> [WHAT YOU HAVE TO DO]
Nothing but the records, transcribed exactly, should appear in the answer; leave the pictures out.

Stored items:
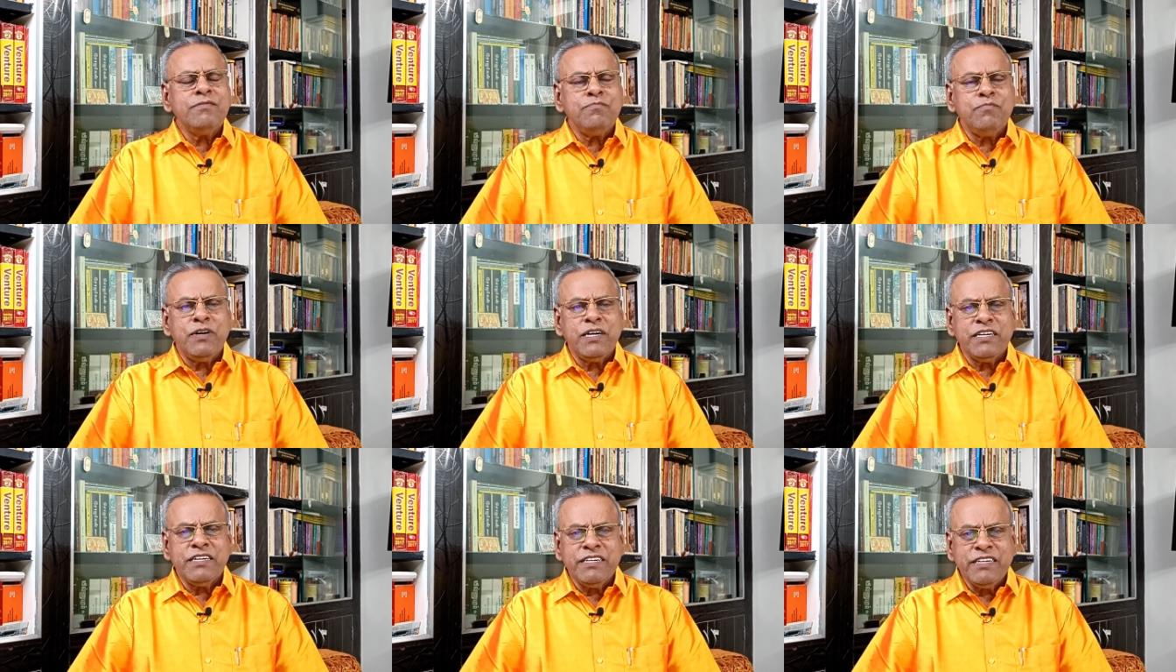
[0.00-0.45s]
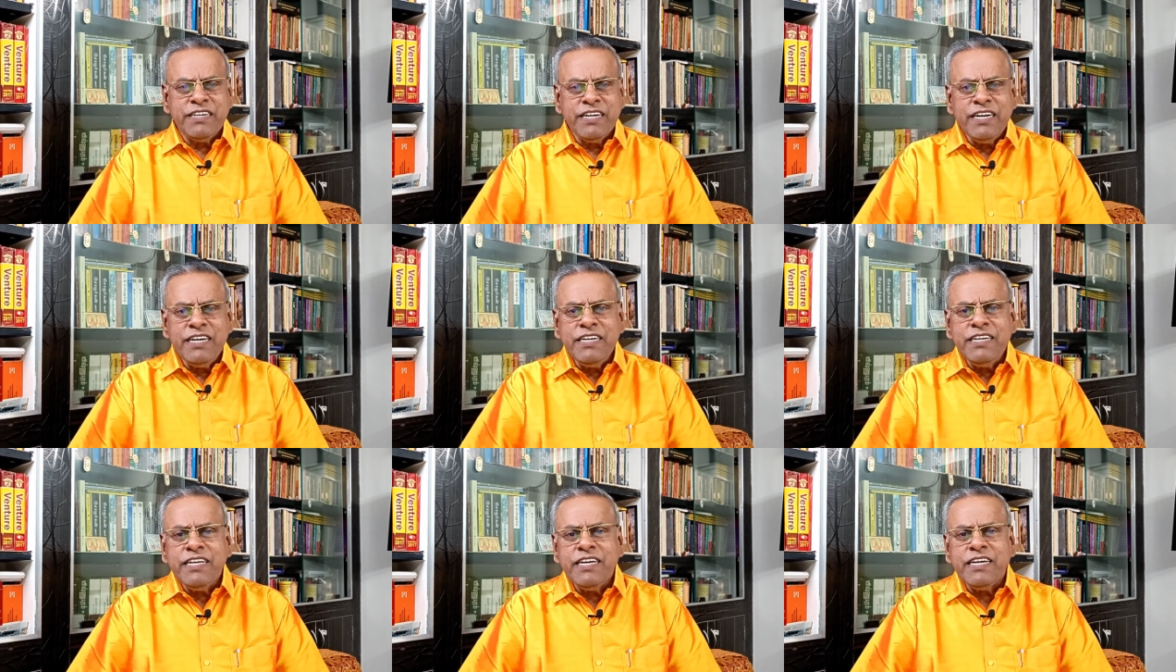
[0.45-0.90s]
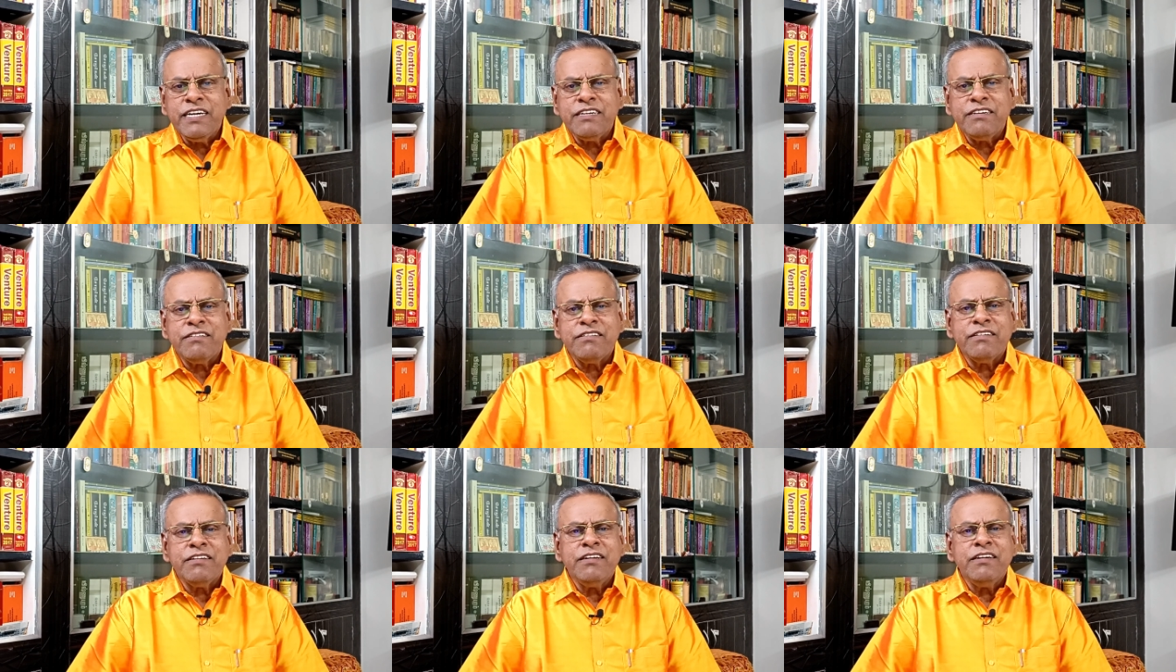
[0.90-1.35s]
but till
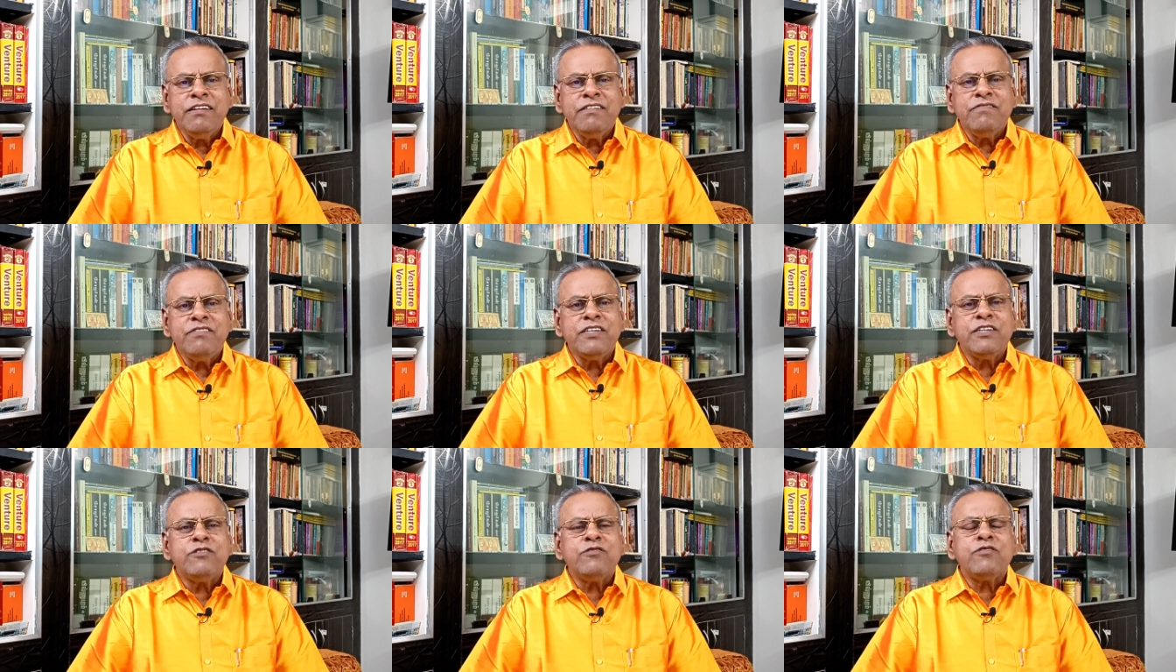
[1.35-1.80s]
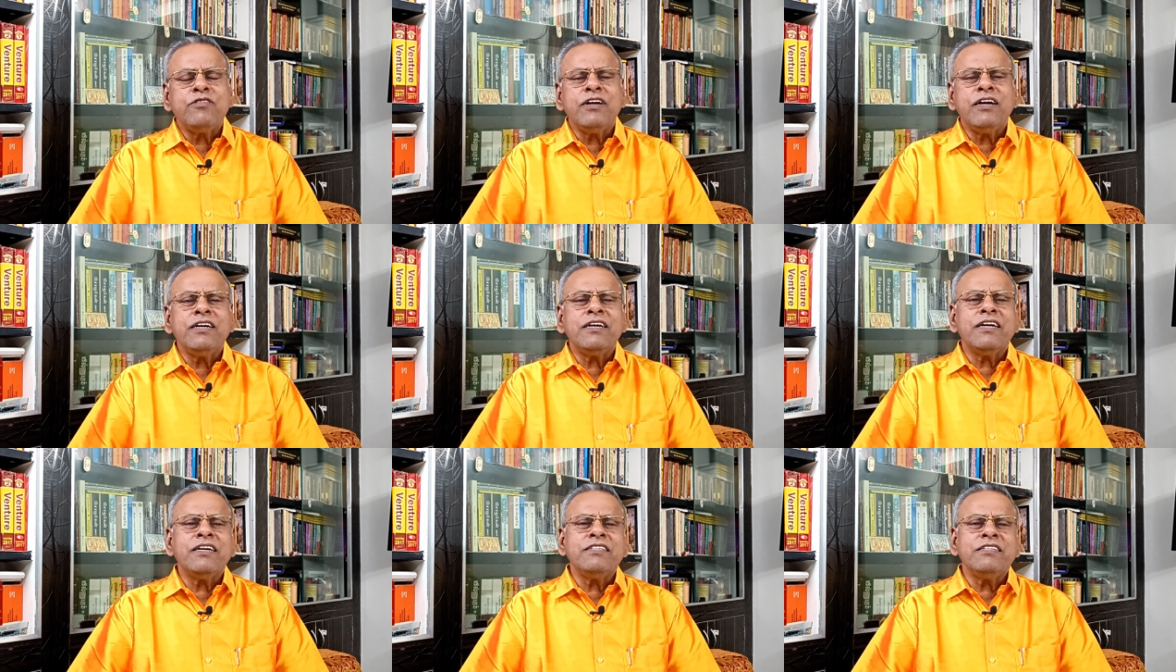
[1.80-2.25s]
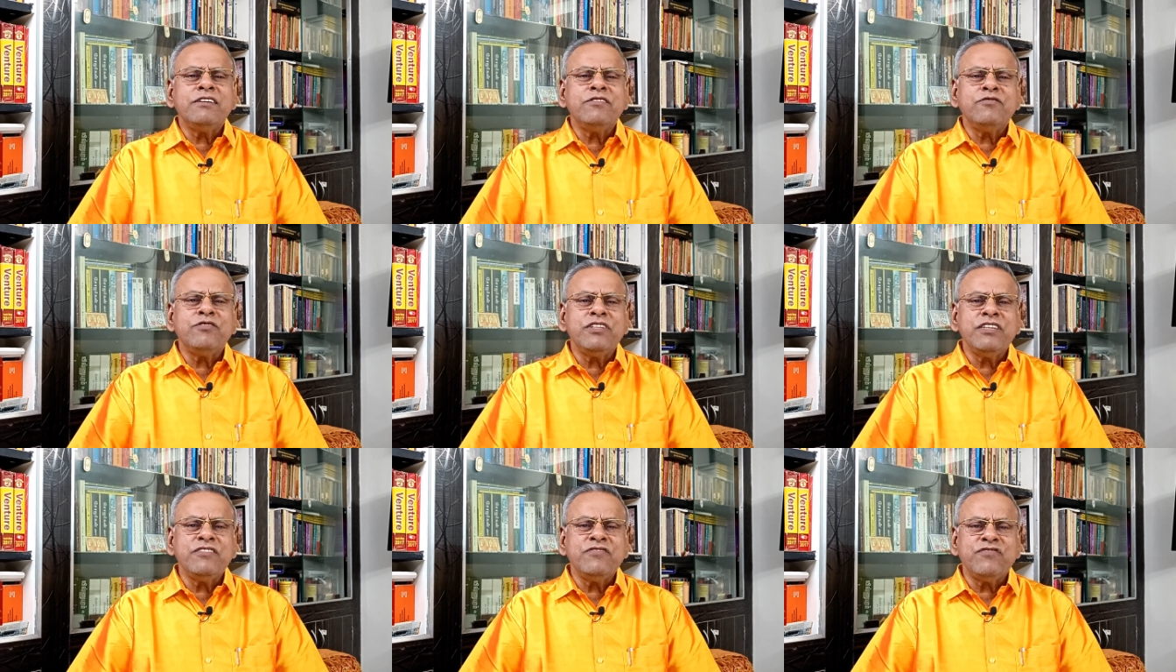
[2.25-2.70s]
date we could not
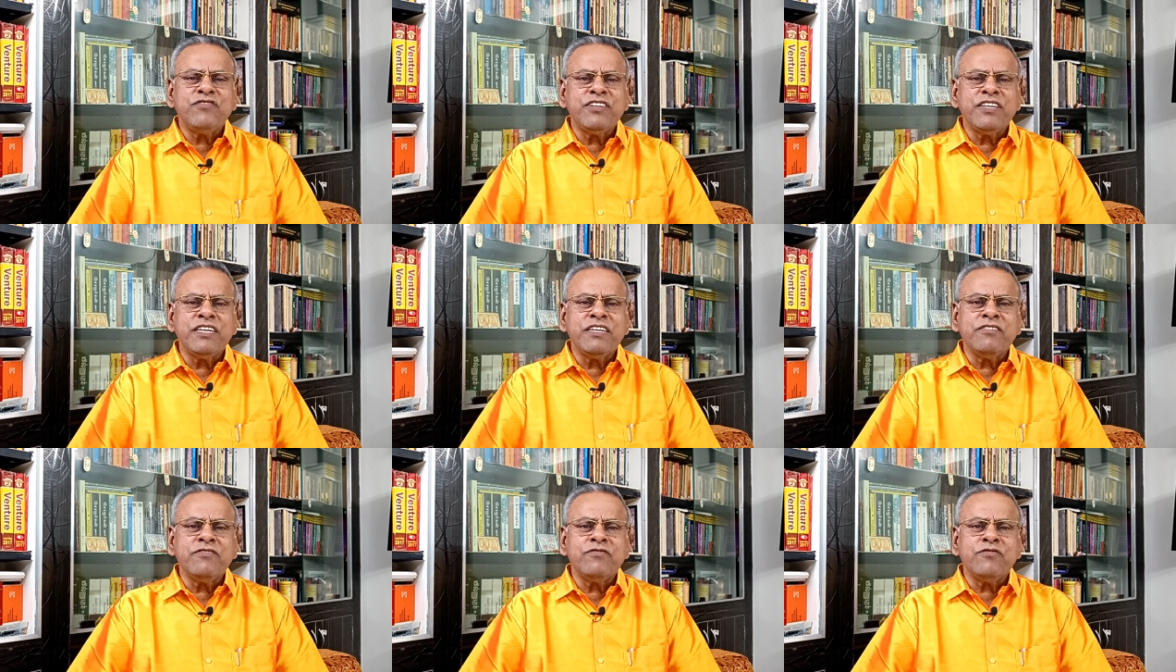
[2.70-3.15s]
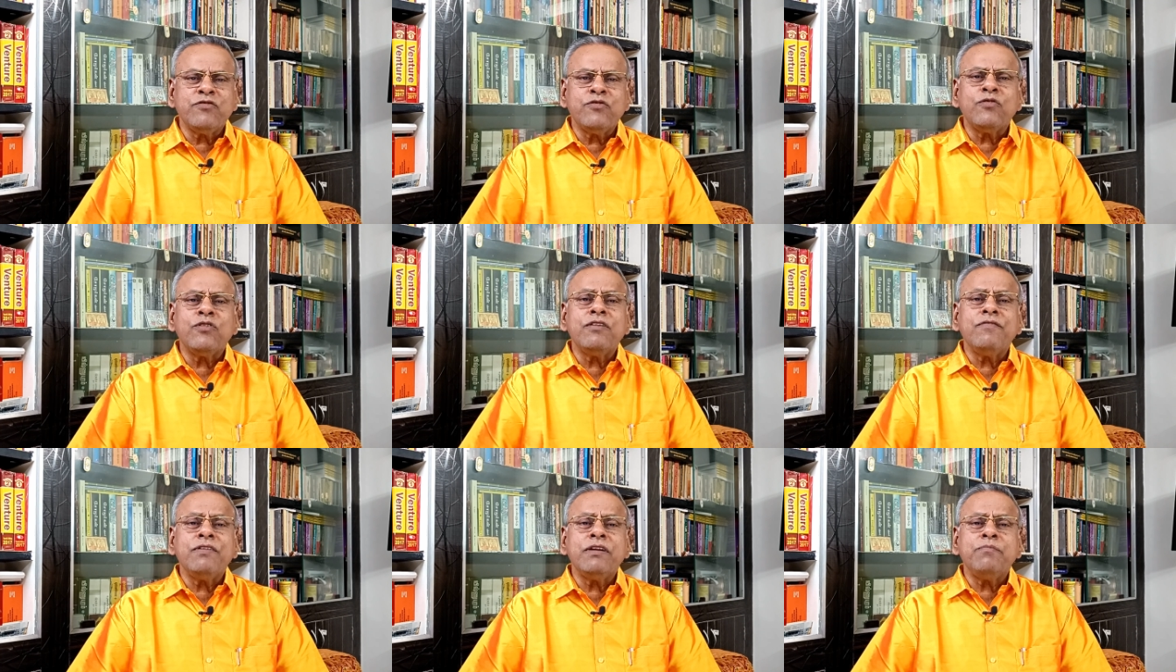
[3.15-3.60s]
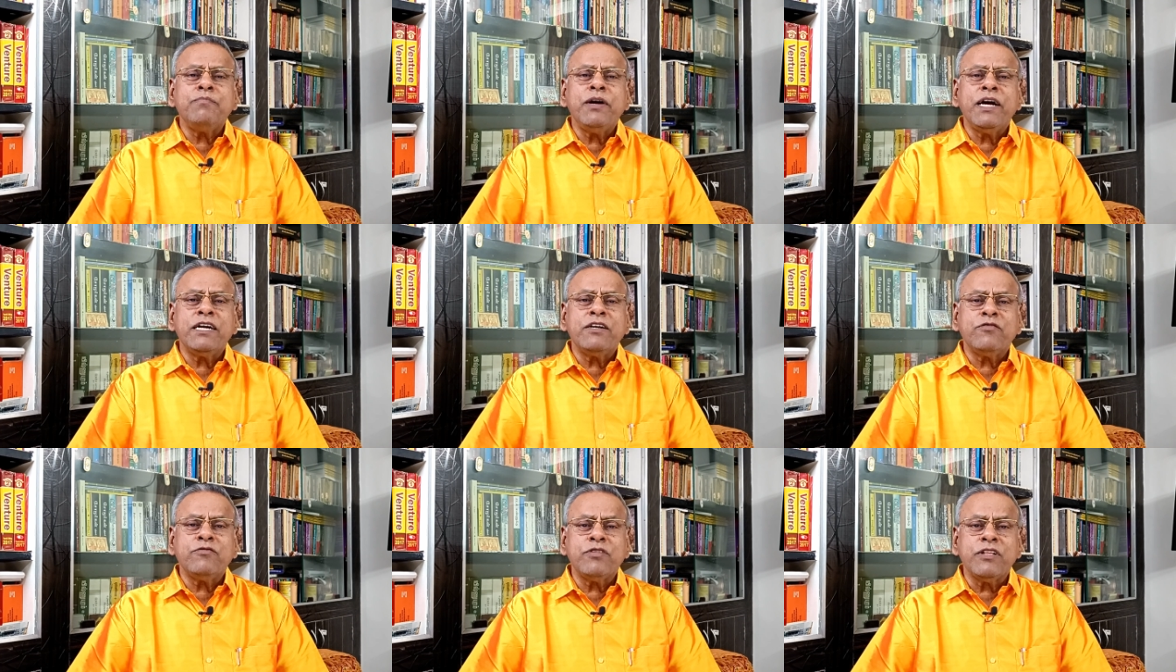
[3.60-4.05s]
achieve these things to revert
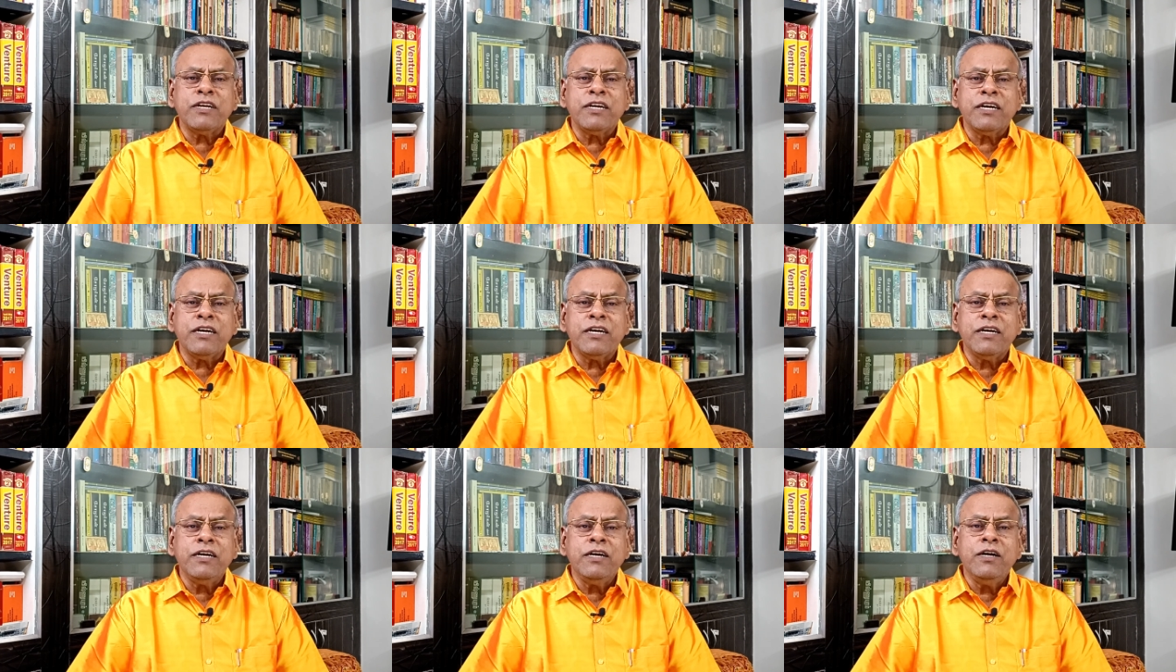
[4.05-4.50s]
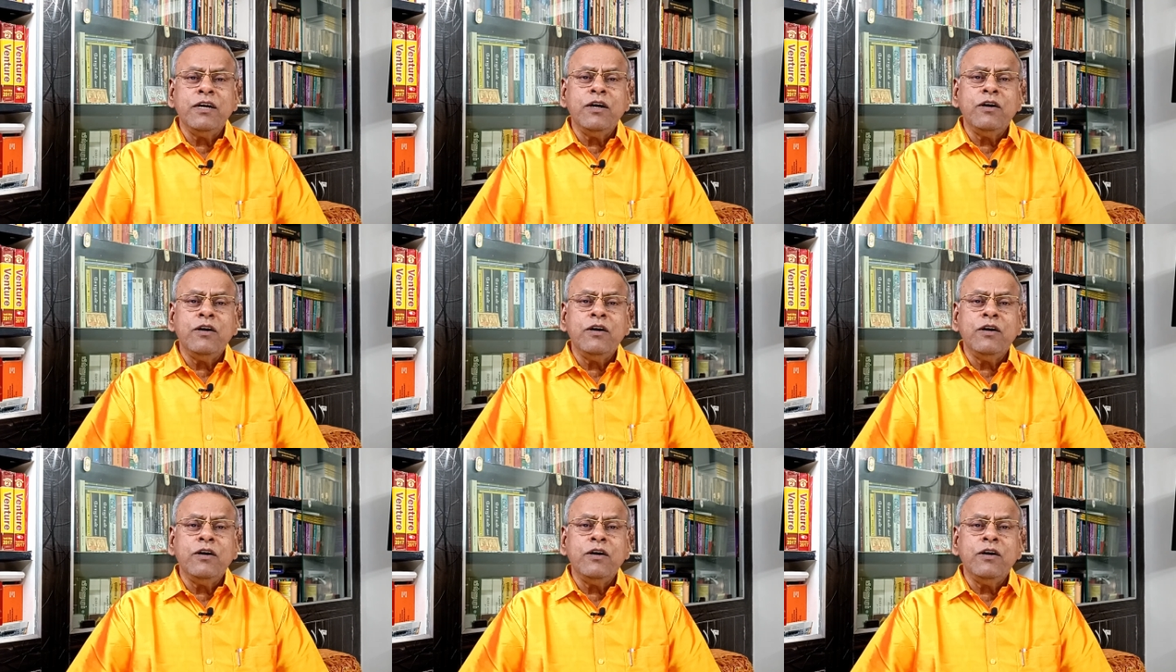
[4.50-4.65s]
back to the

> [RESULT OF THE TASK]
[0.00-0.45s]
[0.45-0.90s]
[0.90-1.35s]
but till
[1.35-1.80s]
[1.80-2.25s]
[2.25-2.70s]
date we could not
[2.70-3.15s]
[3.15-3.60s]
[3.60-4.05s]
achieve these things to revert
[4.05-4.50s]
[4.50-4.65s]
back to the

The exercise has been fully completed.